> _YOUR INSTRUCTIONS_:
Your output must be the lines below from the line containing "[0.00-1.00s]" to the line containing "Transcript: Ate a", both lines included, reproduced exactly and without pictures.

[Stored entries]
------------------------------------------------------------

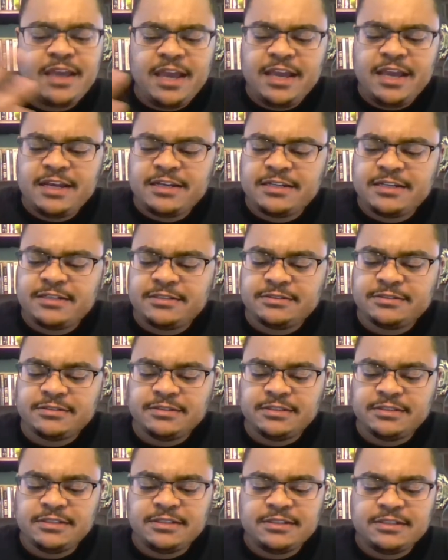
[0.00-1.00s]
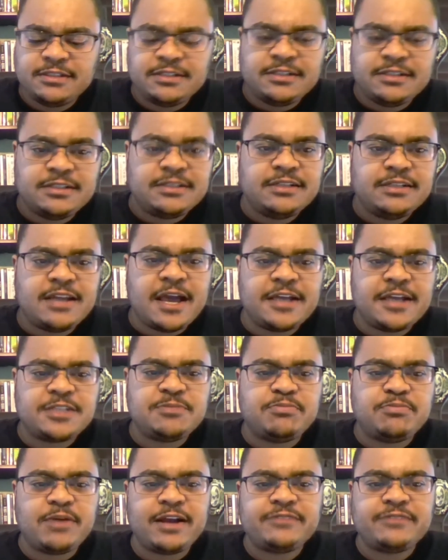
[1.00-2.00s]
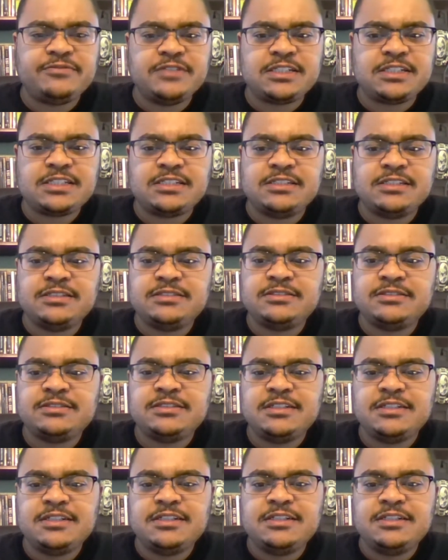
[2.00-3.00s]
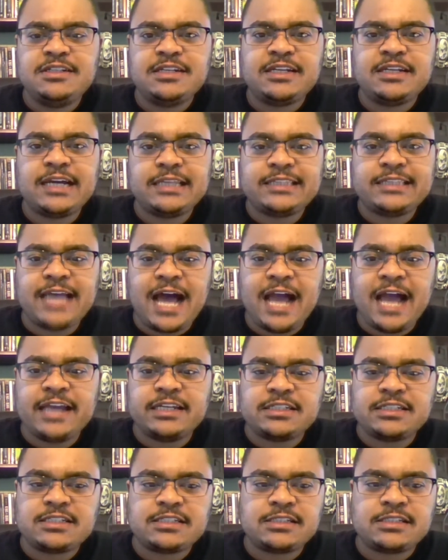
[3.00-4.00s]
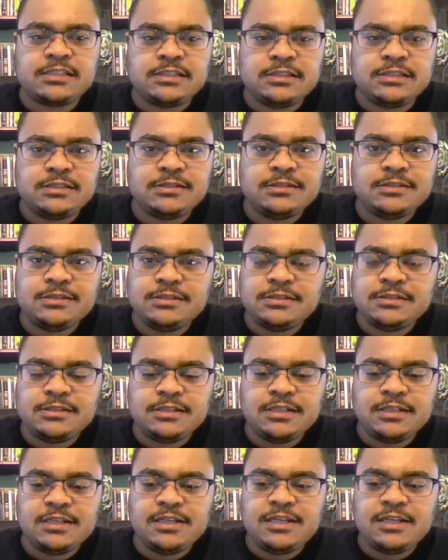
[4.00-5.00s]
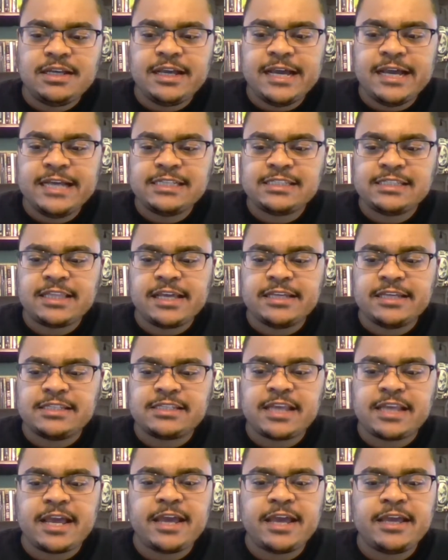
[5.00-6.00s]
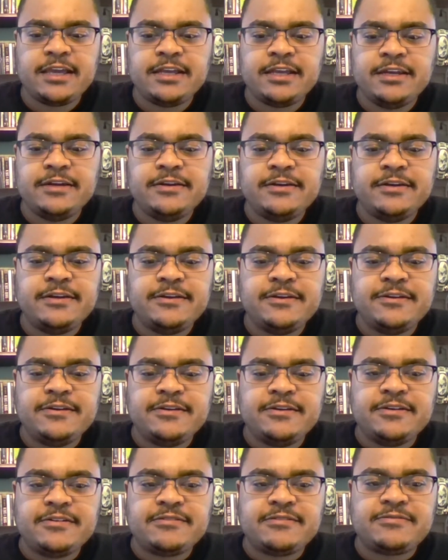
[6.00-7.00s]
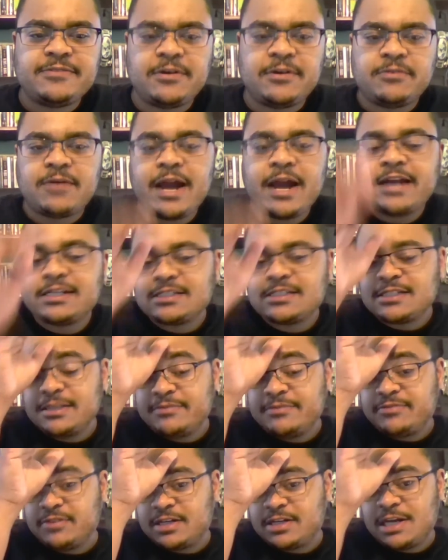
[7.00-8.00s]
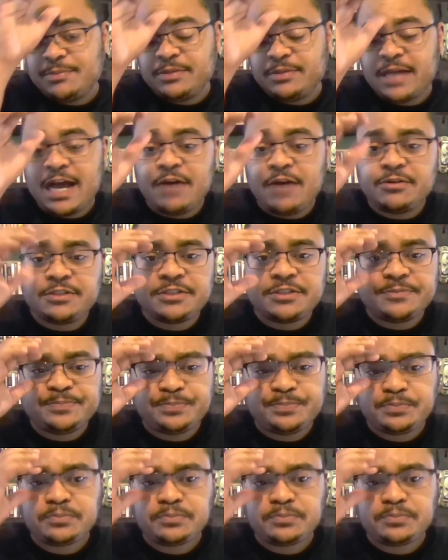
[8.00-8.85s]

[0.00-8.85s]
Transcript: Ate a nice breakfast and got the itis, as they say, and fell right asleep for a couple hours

------------------------------------------------------------

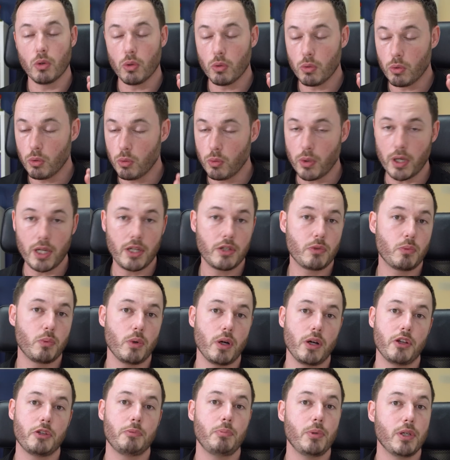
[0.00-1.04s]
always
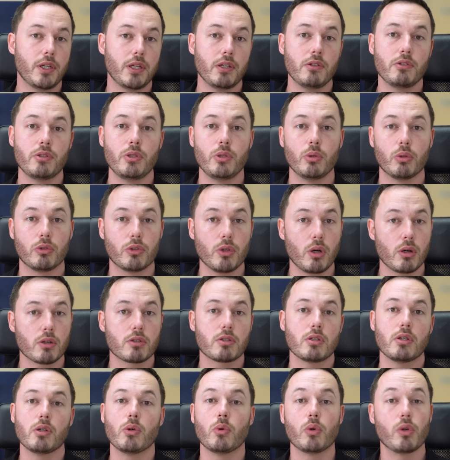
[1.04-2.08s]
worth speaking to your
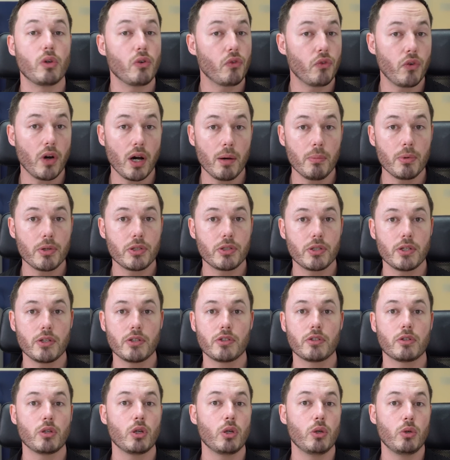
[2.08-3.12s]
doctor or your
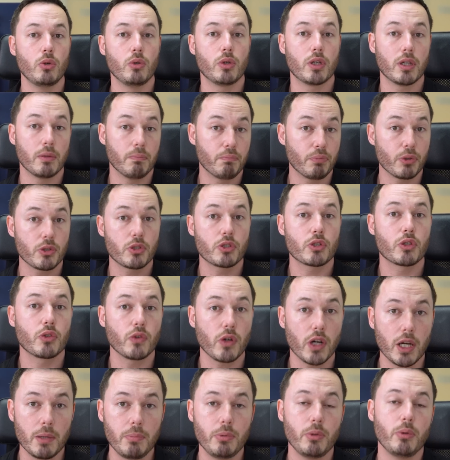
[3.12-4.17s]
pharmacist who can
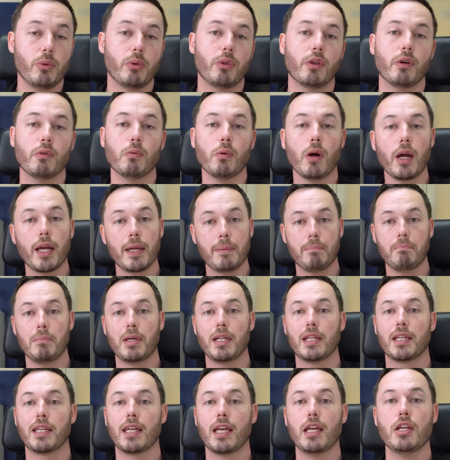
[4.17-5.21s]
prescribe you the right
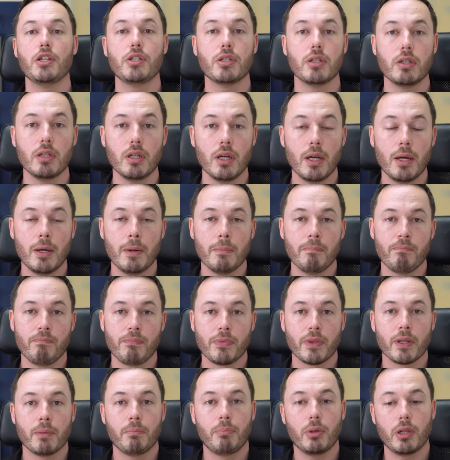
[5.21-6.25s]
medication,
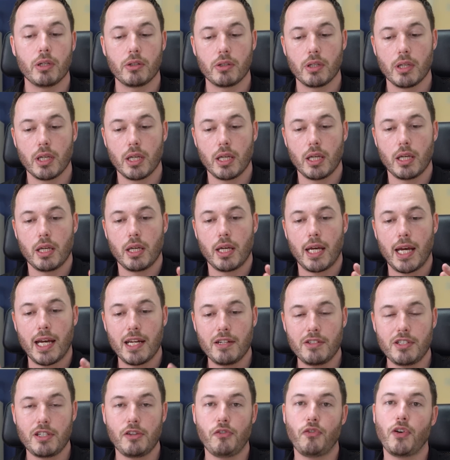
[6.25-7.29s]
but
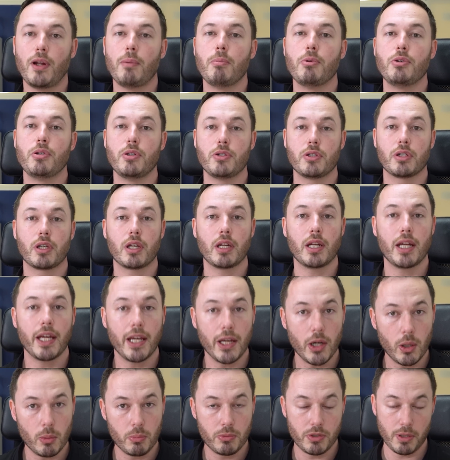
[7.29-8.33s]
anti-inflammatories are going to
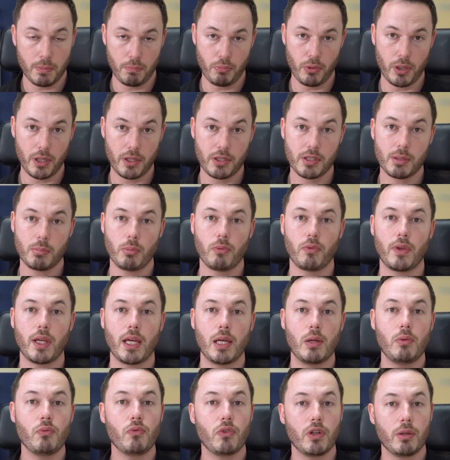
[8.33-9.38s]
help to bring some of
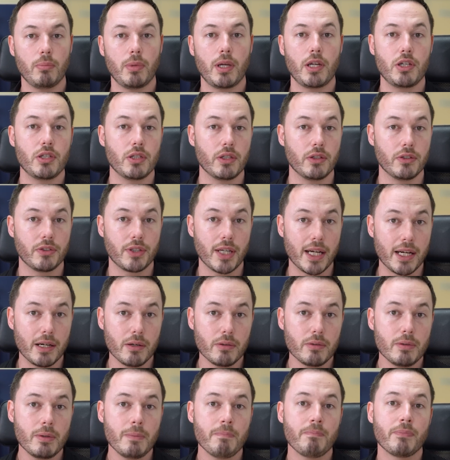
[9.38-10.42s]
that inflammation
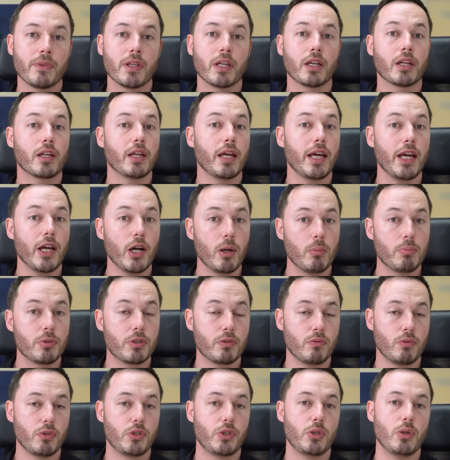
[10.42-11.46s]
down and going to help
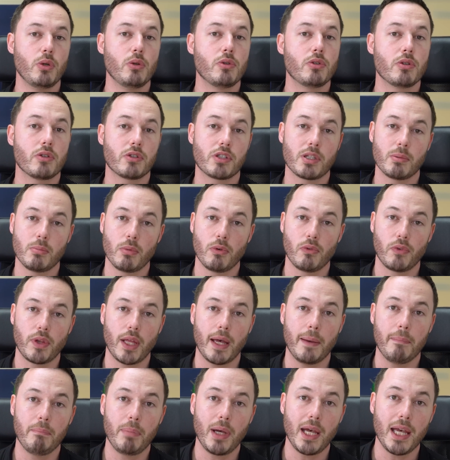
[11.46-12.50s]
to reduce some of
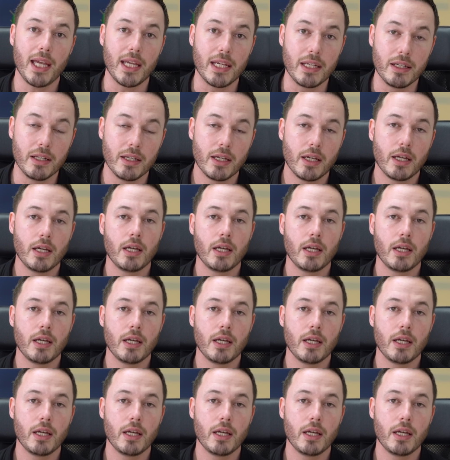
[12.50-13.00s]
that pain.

------------------------------------------------------------

> _SOLUTION TO THE EXERCISE_:
[0.00-1.00s]
[1.00-2.00s]
[2.00-3.00s]
[3.00-4.00s]
[4.00-5.00s]
[5.00-6.00s]
[6.00-7.00s]
[7.00-8.00s]
[8.00-8.85s]

[0.00-8.85s]
Transcript: Ate a nice breakfast and got the itis, as they say, and fell right asleep for a couple hours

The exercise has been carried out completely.